In telecom continuous deployment, pipeline task flakiness frequently causes update interruptions, yet systematic root-cause analysis and prioritization remain underexplored. Method: We systematically analyzed 4,511 failed pipeline executions, identified 46 distinct root-cause categories, and—novel in software engineering—adapted the commercial RFM model (Recency, Frequency, Monetary impact) into a transferable flakiness classification and prioritization framework. Our approach integrates manual root-cause annotation, hierarchical clustering, and multidimensional weighted RFM scoring, augmented by industrial-scale log analysis. Contribution/Results: We distilled 14 high-priority flaky categories, characterized their temporal evolution and business impact, and validated the framework in TELUS’s production environment. It significantly improved diagnosis efficiency and fills a critical gap in automated flakiness attribution and prioritization research.

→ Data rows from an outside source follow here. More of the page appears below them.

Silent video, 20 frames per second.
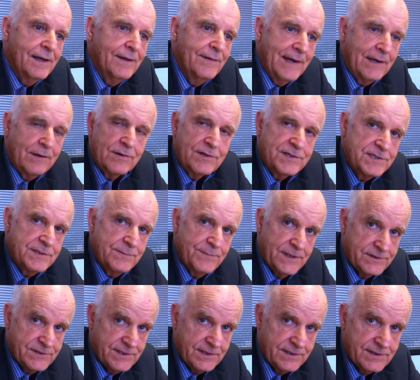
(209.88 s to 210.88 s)
They cost
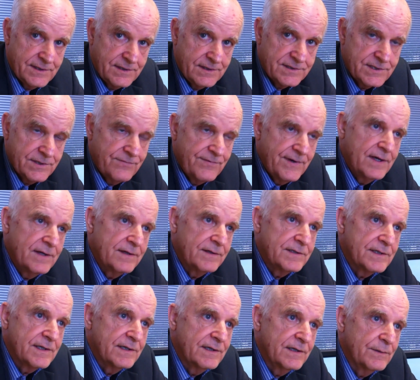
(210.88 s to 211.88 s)
about 6,000
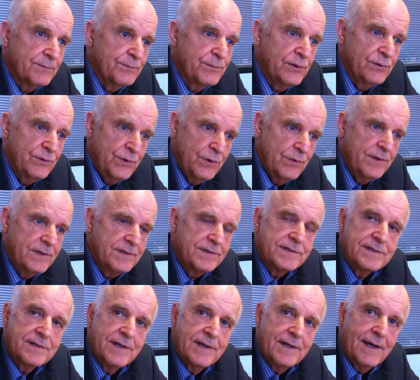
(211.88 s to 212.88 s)
rand per
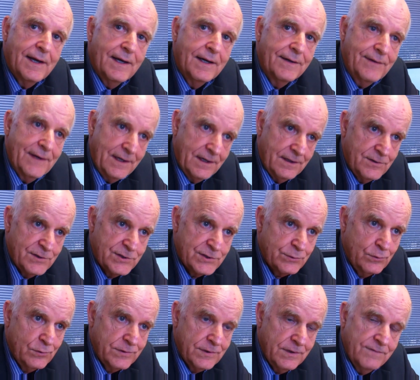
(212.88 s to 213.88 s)
unit. They get
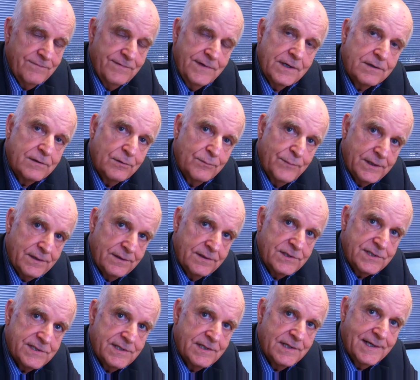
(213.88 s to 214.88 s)
installed in a vehicle, but
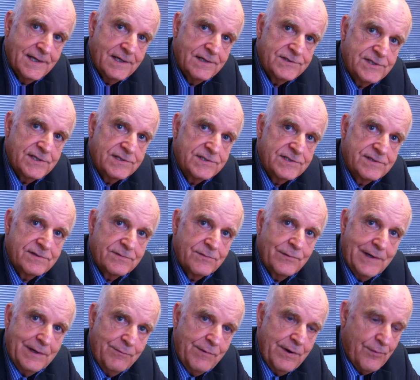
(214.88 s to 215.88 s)
this allows us,
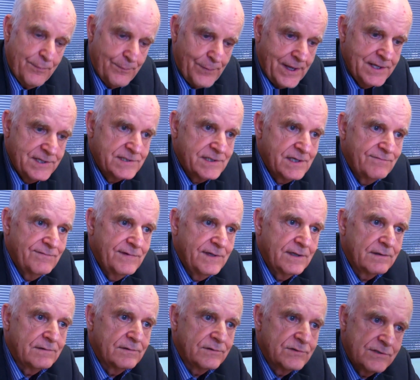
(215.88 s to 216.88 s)
when we replace that
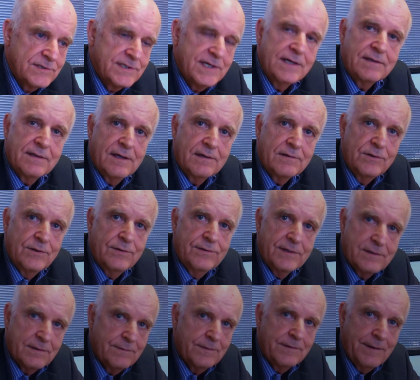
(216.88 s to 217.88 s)
vehicle, to take that
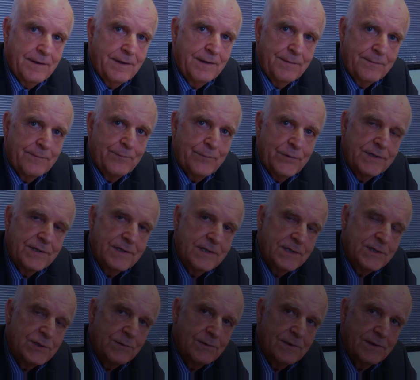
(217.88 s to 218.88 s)
unit and put it
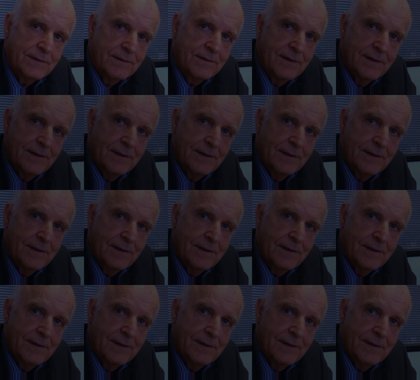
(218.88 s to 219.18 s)
into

The continuous delivery of modern software requires the execution of many automated pipeline jobs. These jobs ensure the frequent release of new software versions while detecting code problems at an early stage. For TELUS, our industrial partner in the telecommunications field, reliable job execution is crucial to minimize wasted time and streamline Continuous Deployment (CD). In this context, flaky job failures are one of the main issues hindering CD. Prior studies proposed techniques based on machine learning to automate the detection of flaky jobs. While valuable, these solutions are insufficient to address the waste associated with the diagnosis of flaky failures, which remain largely unexplored due to the wide range of underlying causes. This study examines 4,511 flaky job failures at TELUS to identify the different categories of flaky failures that we prioritize based on Recency, Frequency, and Monetary (RFM) measures. We identified 46 flaky failure categories that we analyzed using clustering and RFM measures to determine 14 priority categories for future automated diagnosis and repair research. Our findings also provide valuable insights into the evolution and impact of these categories. The identification and prioritization of flaky failure categories using RFM analysis introduce a novel approach that can be used in other contexts.